REQUIRED WORK = I need an exact copy of the lines from the one containing "[0:04.00-0:05.00]" through the end of the records, without any pictures.

Stored records:
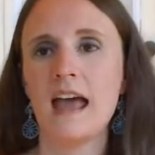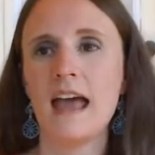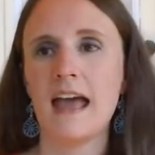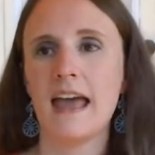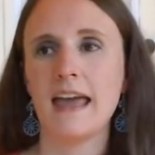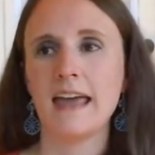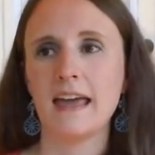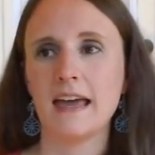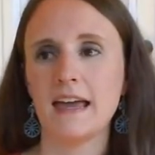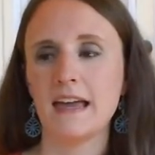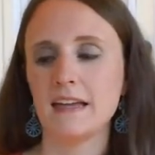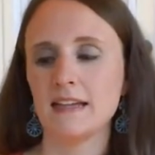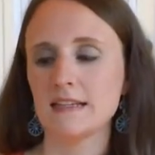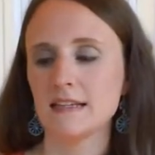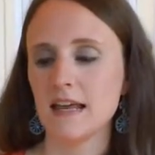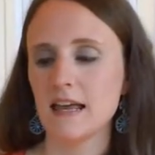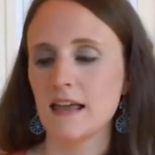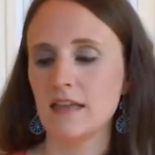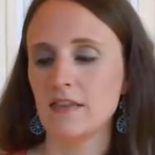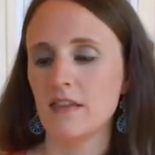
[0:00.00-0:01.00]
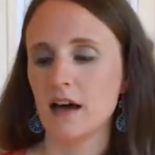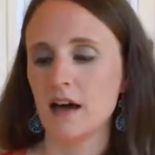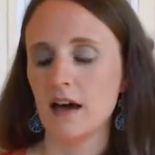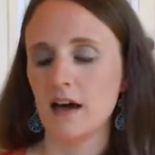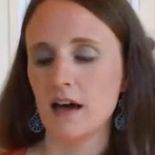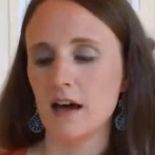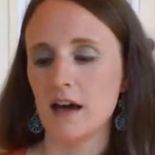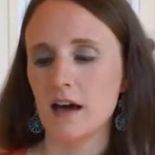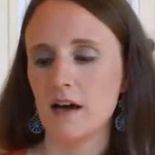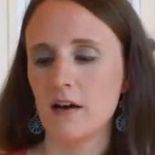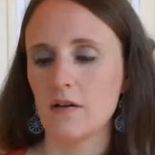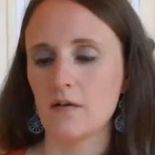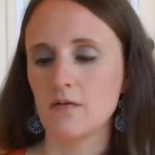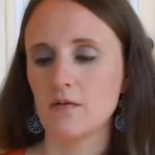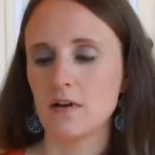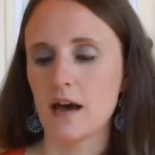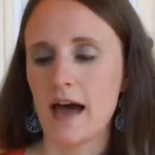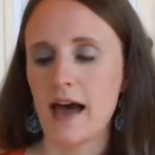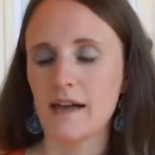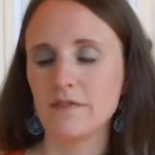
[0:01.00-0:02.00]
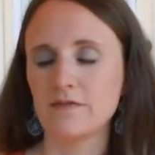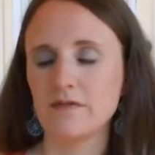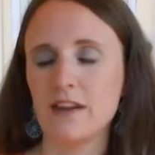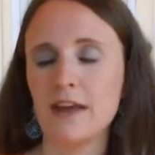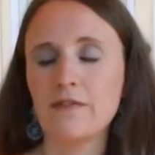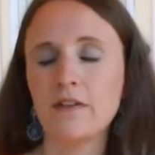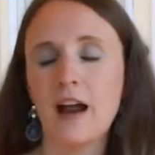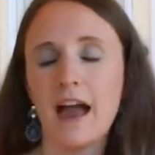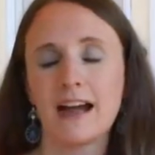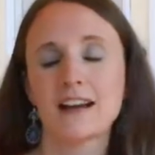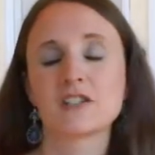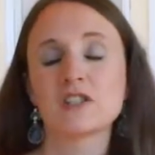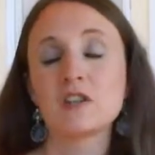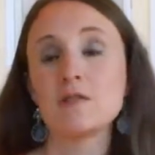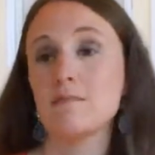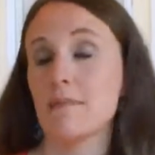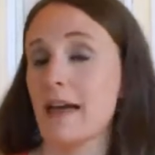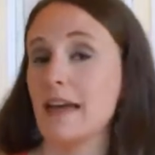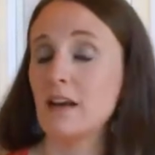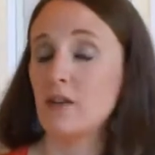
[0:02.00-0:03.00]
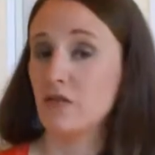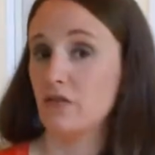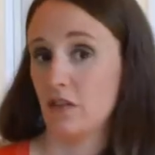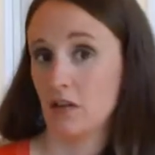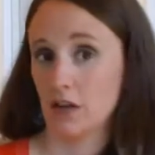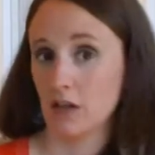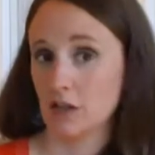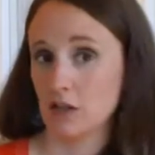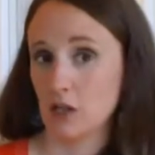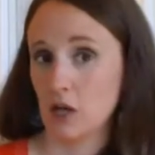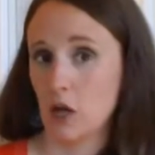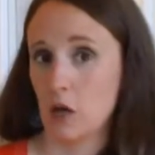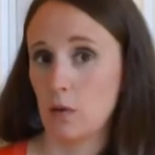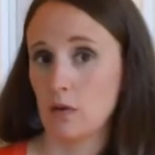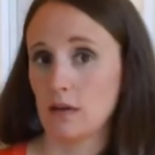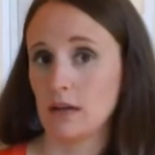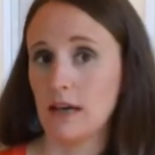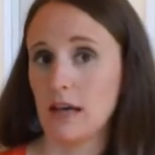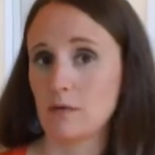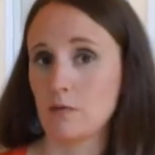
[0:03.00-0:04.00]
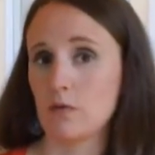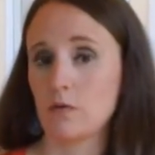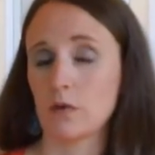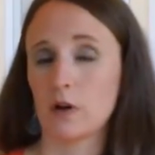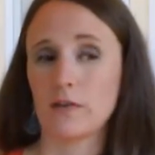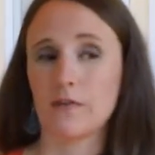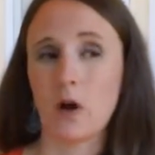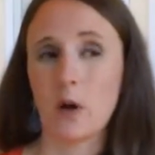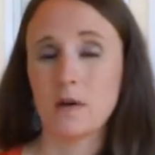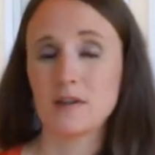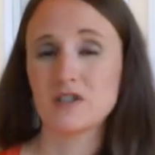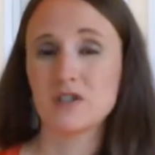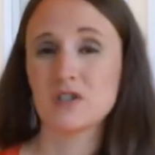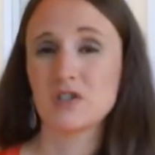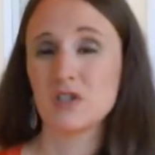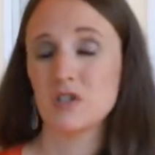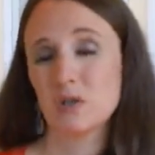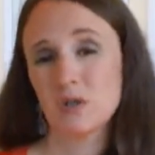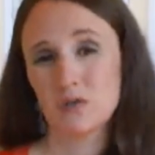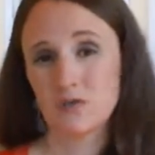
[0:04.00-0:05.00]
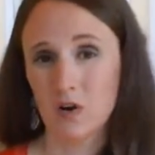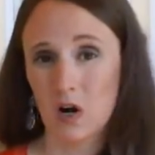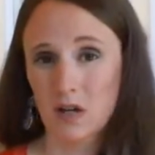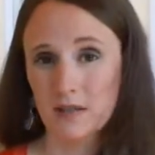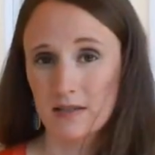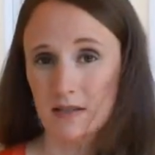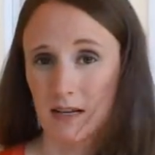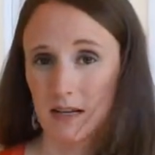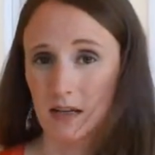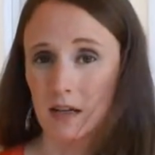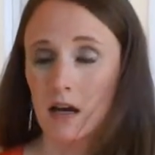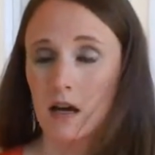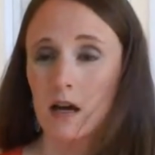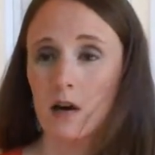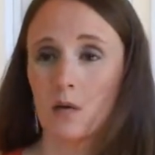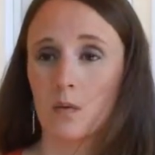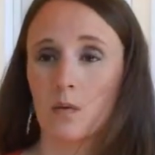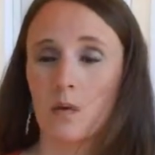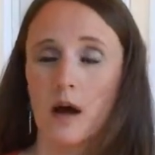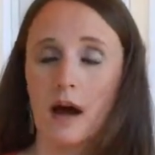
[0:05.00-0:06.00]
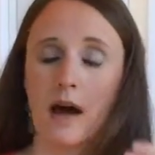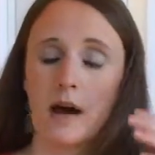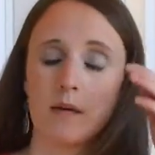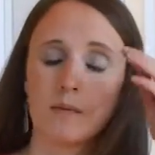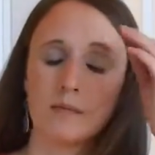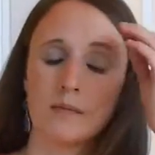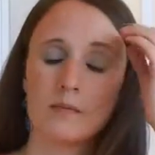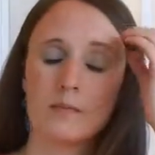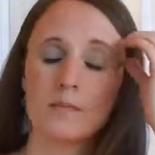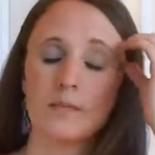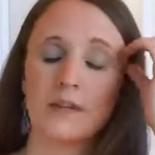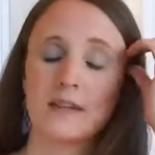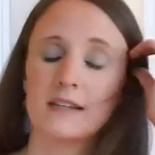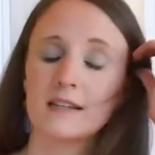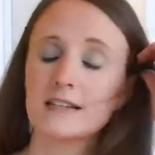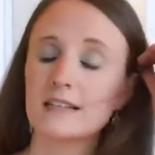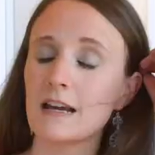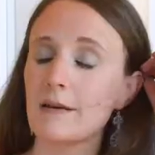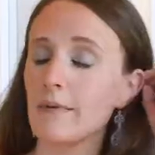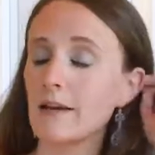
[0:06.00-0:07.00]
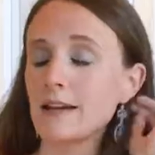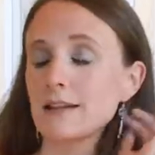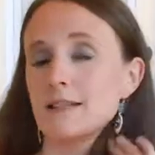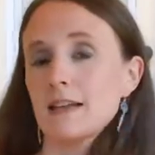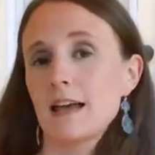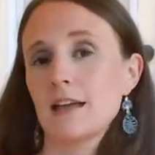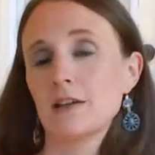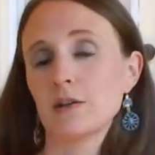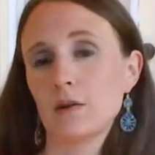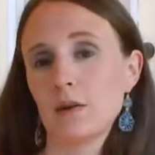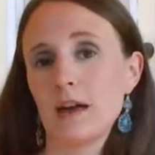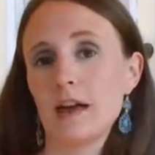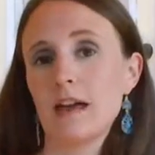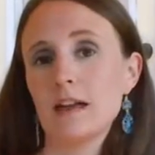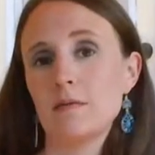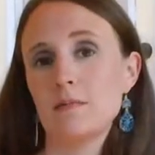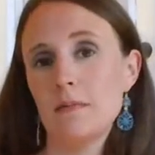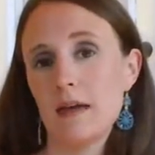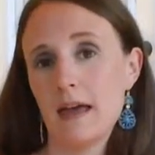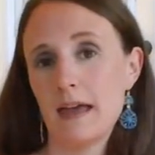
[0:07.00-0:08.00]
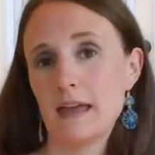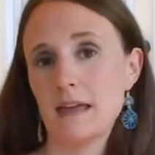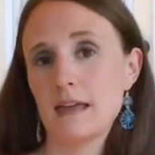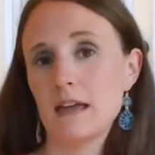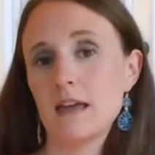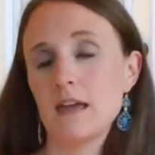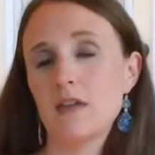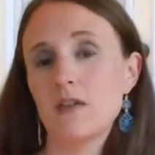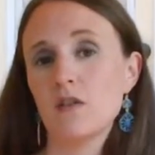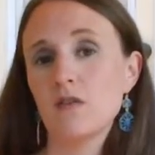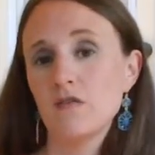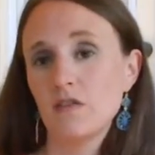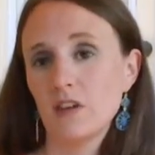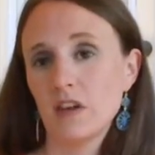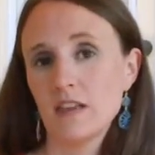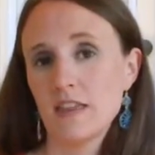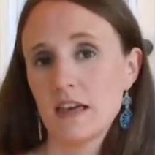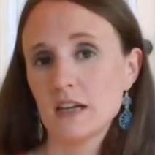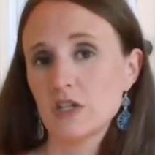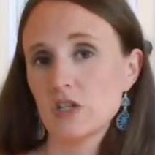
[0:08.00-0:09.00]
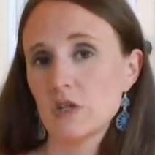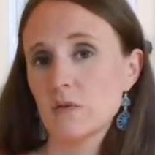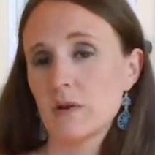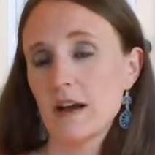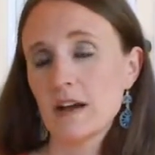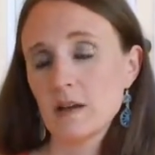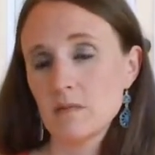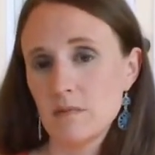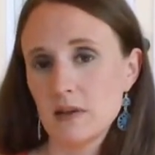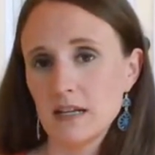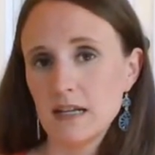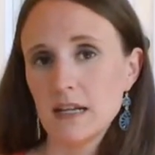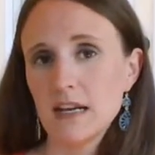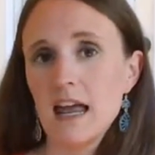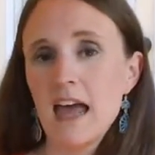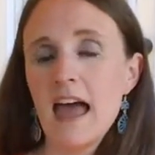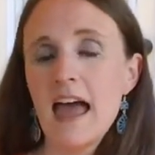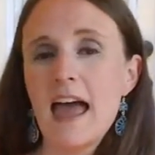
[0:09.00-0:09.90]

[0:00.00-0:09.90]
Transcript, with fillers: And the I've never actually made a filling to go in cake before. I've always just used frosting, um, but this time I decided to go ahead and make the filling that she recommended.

EXERCISE RESPONSE =
[0:04.00-0:05.00]
[0:05.00-0:06.00]
[0:06.00-0:07.00]
[0:07.00-0:08.00]
[0:08.00-0:09.00]
[0:09.00-0:09.90]

[0:00.00-0:09.90]
Transcript, with fillers: And the I've never actually made a filling to go in cake before. I've always just used frosting, um, but this time I decided to go ahead and make the filling that she recommended.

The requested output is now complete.